HOW TO COMPLETE THIS TASK:
Copy every line from the one that holds "(2.70 s to 3.60 s)" to the end of the records below, exactly and with nothing else, but without any pictures.

[Stored data entries]
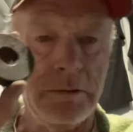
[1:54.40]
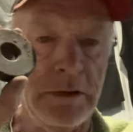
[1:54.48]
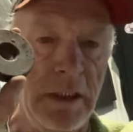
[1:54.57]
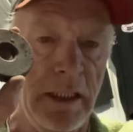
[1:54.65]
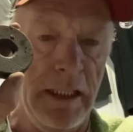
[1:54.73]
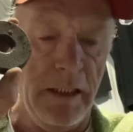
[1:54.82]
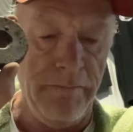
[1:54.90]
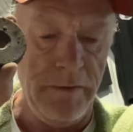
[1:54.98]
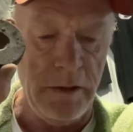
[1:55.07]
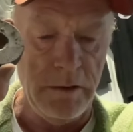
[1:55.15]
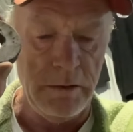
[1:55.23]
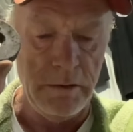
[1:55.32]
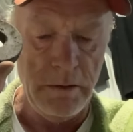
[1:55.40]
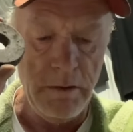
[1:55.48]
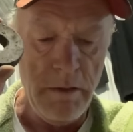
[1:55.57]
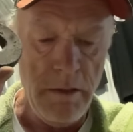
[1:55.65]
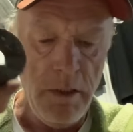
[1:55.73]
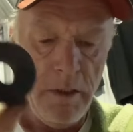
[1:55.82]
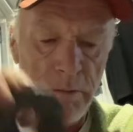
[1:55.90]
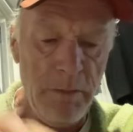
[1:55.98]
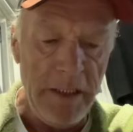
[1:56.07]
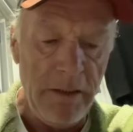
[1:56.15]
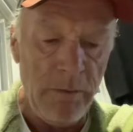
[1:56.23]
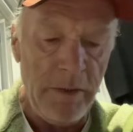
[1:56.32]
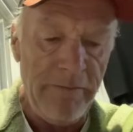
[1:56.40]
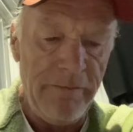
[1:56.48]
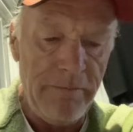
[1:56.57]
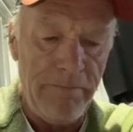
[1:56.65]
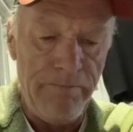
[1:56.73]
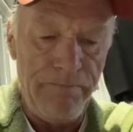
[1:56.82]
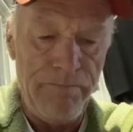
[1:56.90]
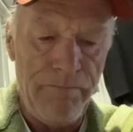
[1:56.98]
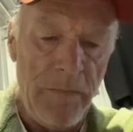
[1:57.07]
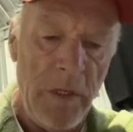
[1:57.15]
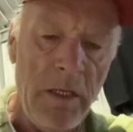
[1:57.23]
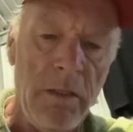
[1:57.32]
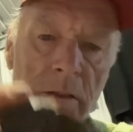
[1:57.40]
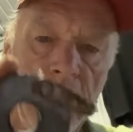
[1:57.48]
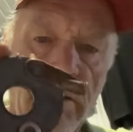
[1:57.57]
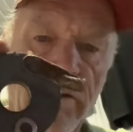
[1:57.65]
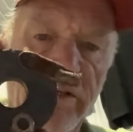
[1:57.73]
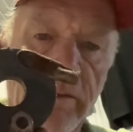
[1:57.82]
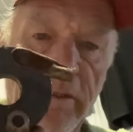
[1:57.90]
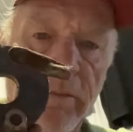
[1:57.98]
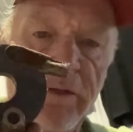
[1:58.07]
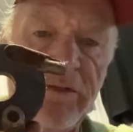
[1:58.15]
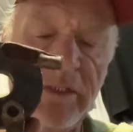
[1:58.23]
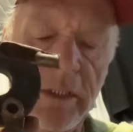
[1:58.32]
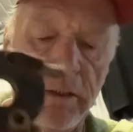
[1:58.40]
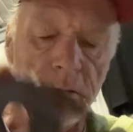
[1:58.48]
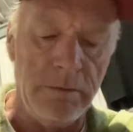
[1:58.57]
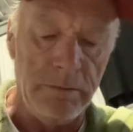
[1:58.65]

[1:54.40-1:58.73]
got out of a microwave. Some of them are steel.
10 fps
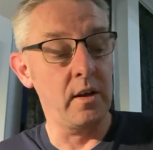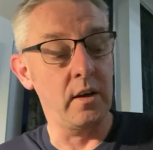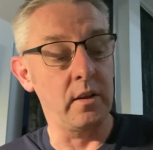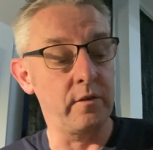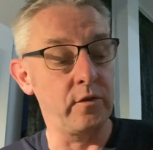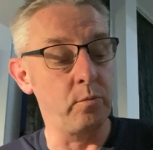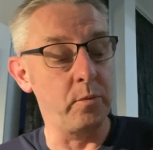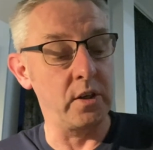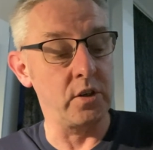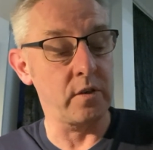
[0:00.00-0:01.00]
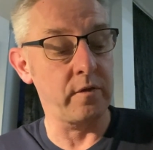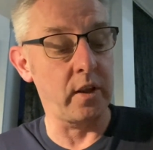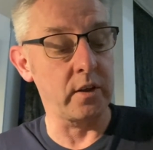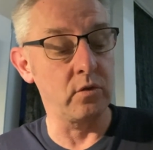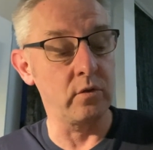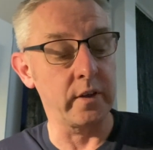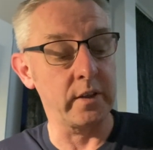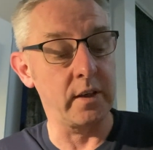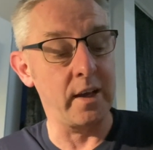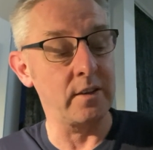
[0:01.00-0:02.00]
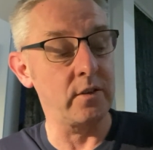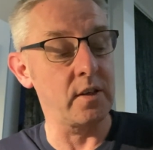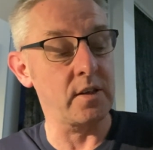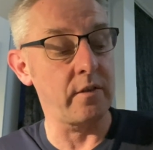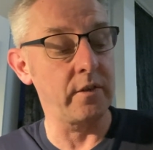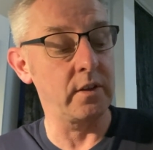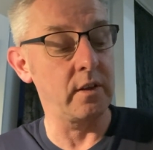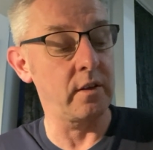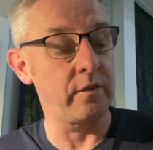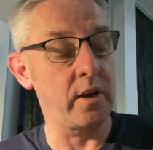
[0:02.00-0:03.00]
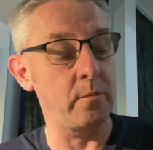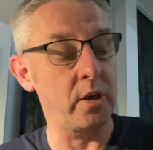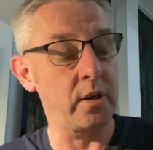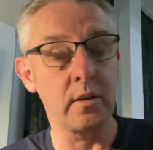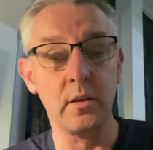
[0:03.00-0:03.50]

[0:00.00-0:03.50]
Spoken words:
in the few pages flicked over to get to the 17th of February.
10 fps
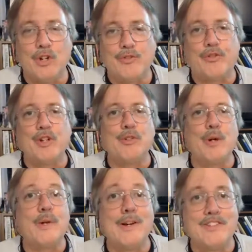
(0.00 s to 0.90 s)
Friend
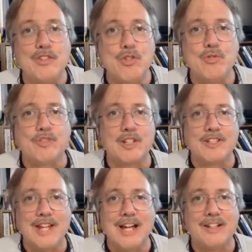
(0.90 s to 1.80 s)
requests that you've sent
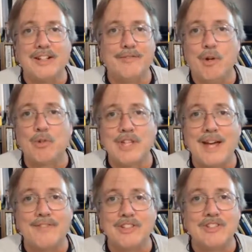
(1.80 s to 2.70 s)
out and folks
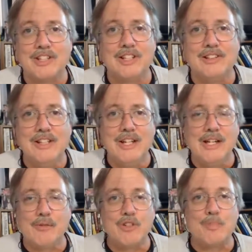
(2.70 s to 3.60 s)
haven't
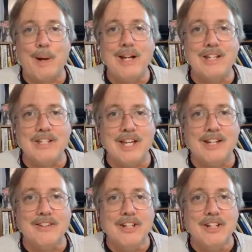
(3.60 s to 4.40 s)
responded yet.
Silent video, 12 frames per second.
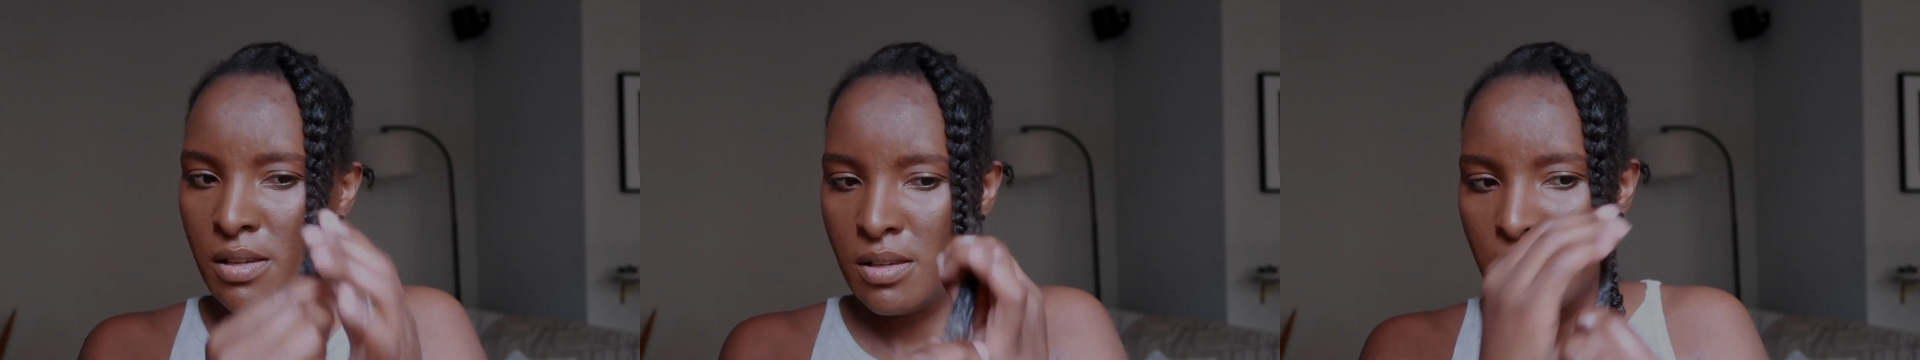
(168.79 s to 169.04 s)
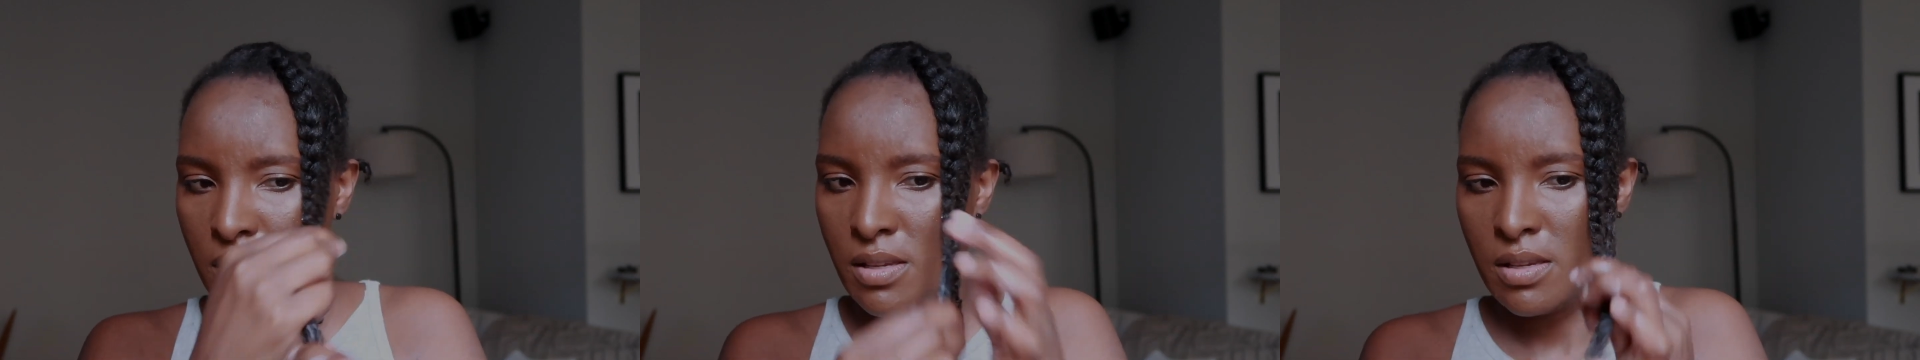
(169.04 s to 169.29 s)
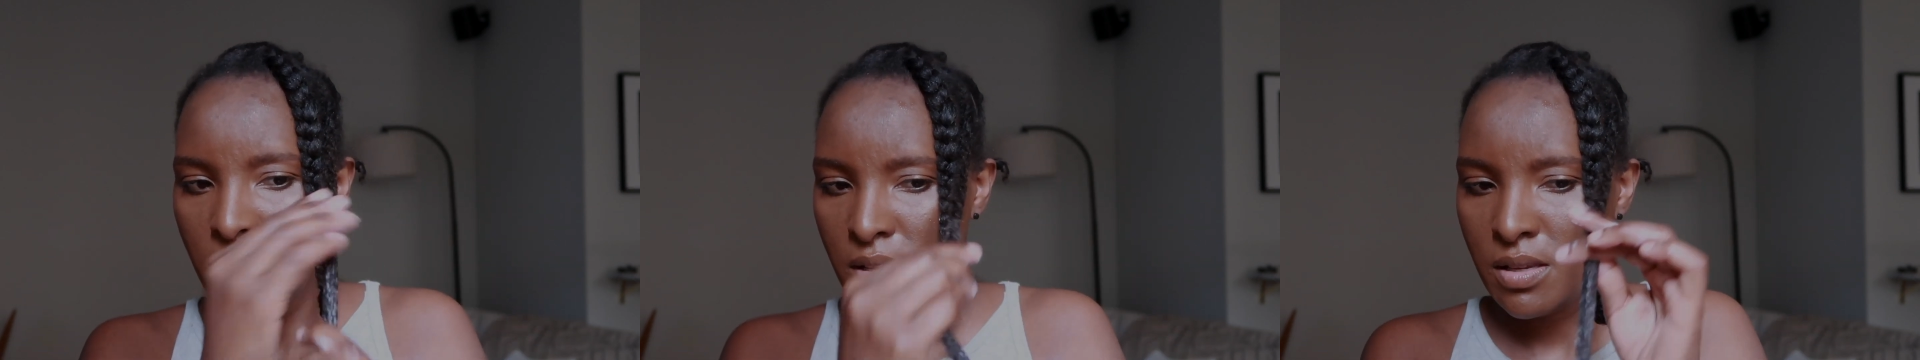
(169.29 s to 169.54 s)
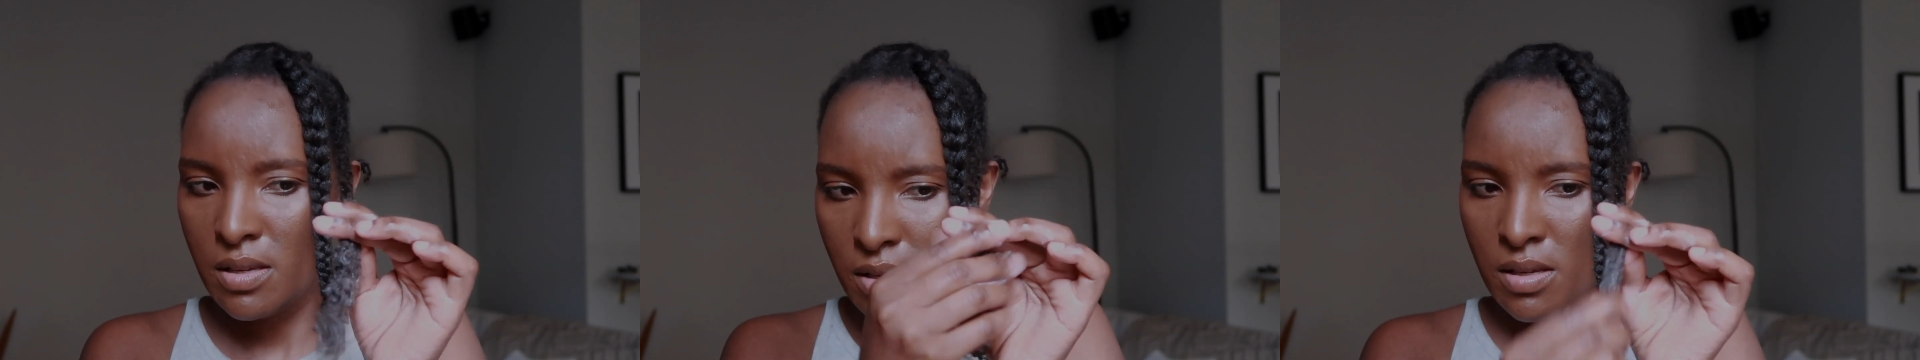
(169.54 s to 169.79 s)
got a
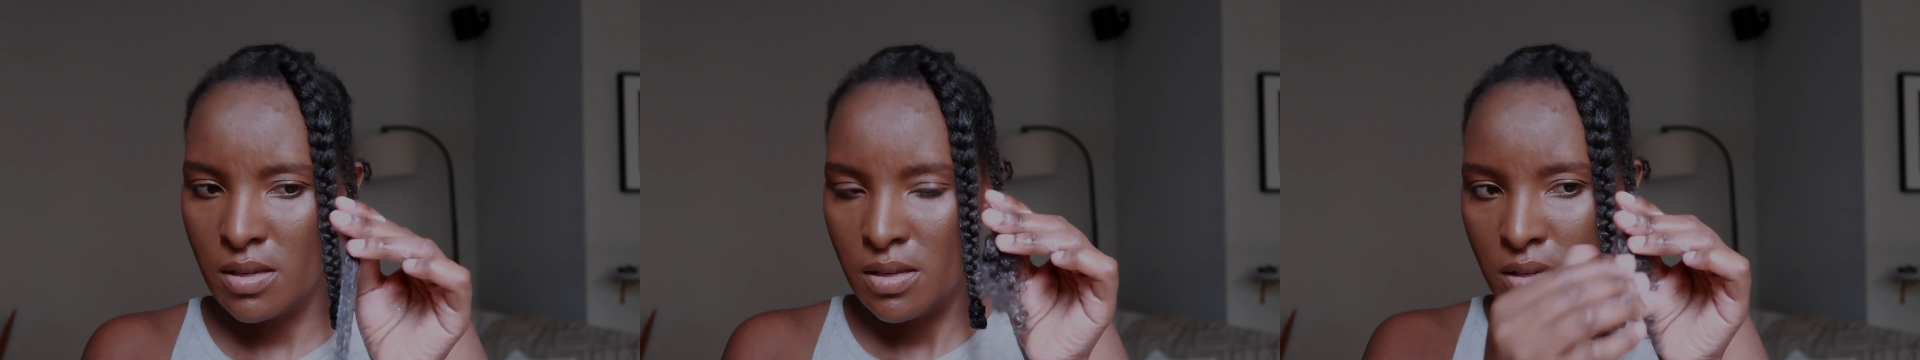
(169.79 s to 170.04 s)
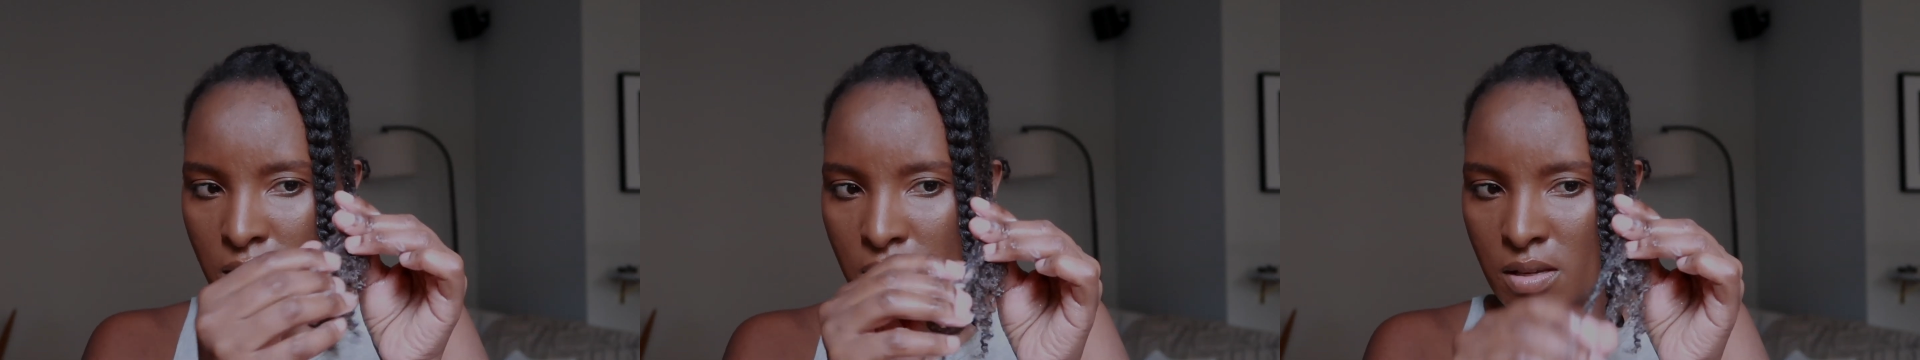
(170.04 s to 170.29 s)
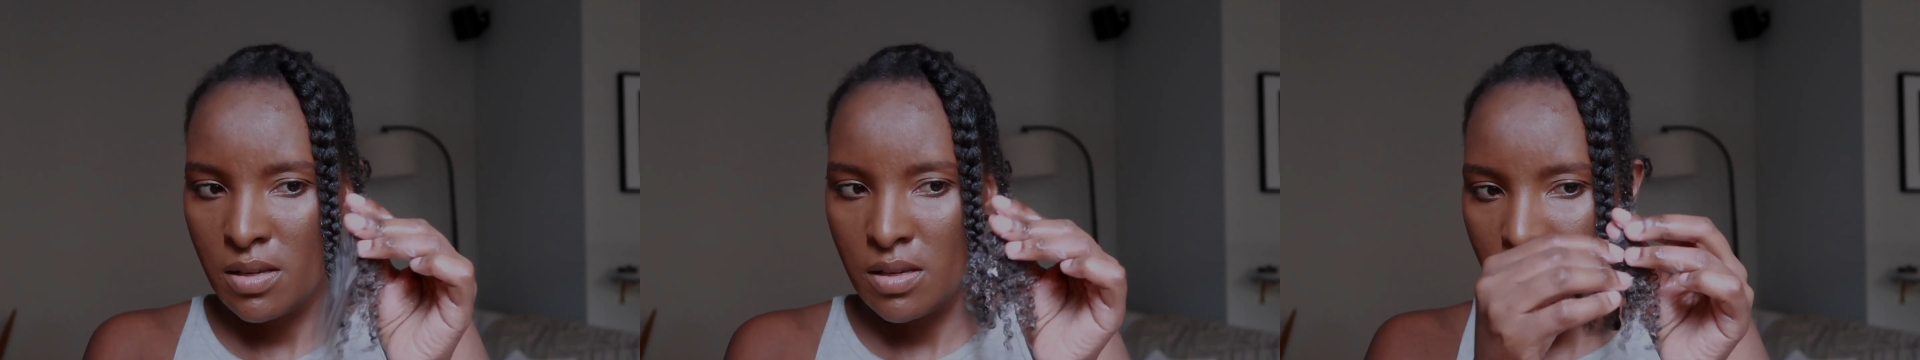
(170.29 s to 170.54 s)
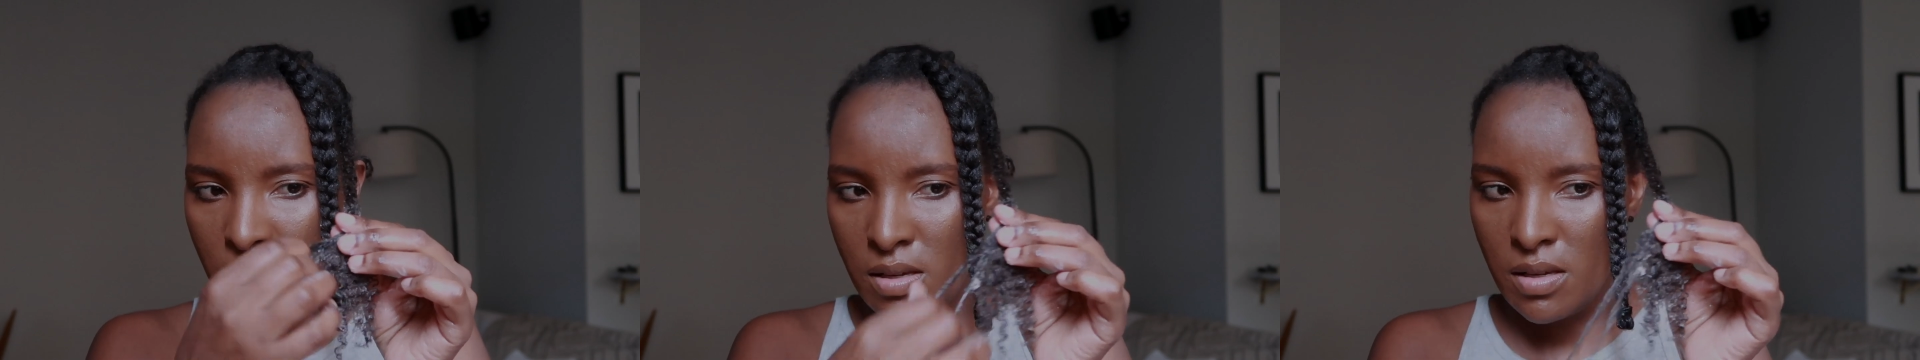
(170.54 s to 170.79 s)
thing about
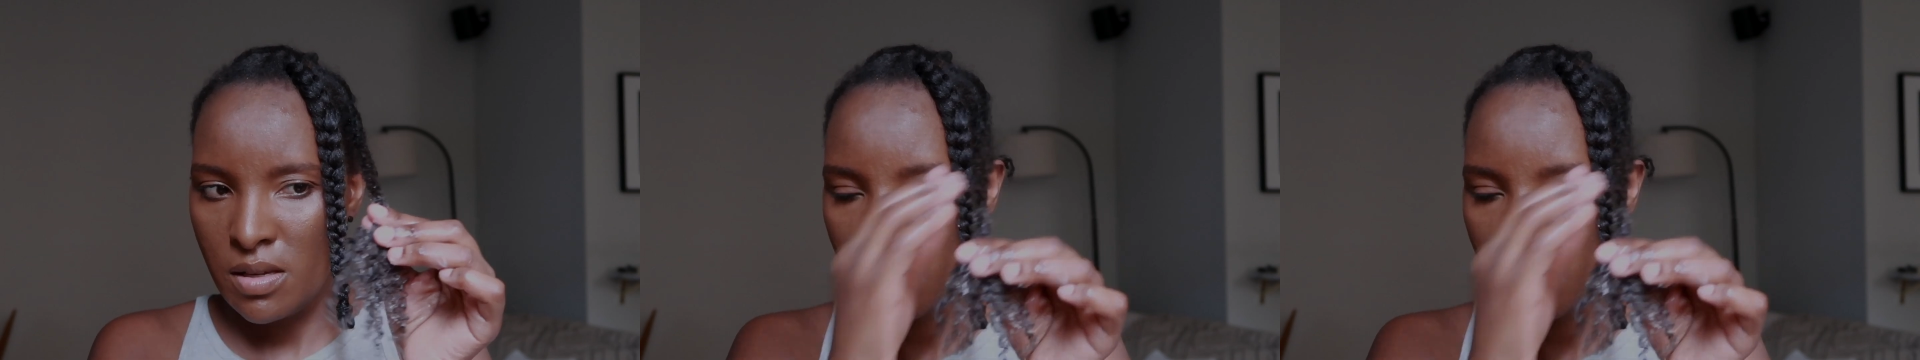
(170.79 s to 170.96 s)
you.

TASK SOLUTION:
(2.70 s to 3.60 s)
haven't
(3.60 s to 4.40 s)
responded yet.
Silent video, 12 frames per second.
(168.79 s to 169.04 s)
(169.04 s to 169.29 s)
(169.29 s to 169.54 s)
(169.54 s to 169.79 s)
got a
(169.79 s to 170.04 s)
(170.04 s to 170.29 s)
(170.29 s to 170.54 s)
(170.54 s to 170.79 s)
thing about
(170.79 s to 170.96 s)
you.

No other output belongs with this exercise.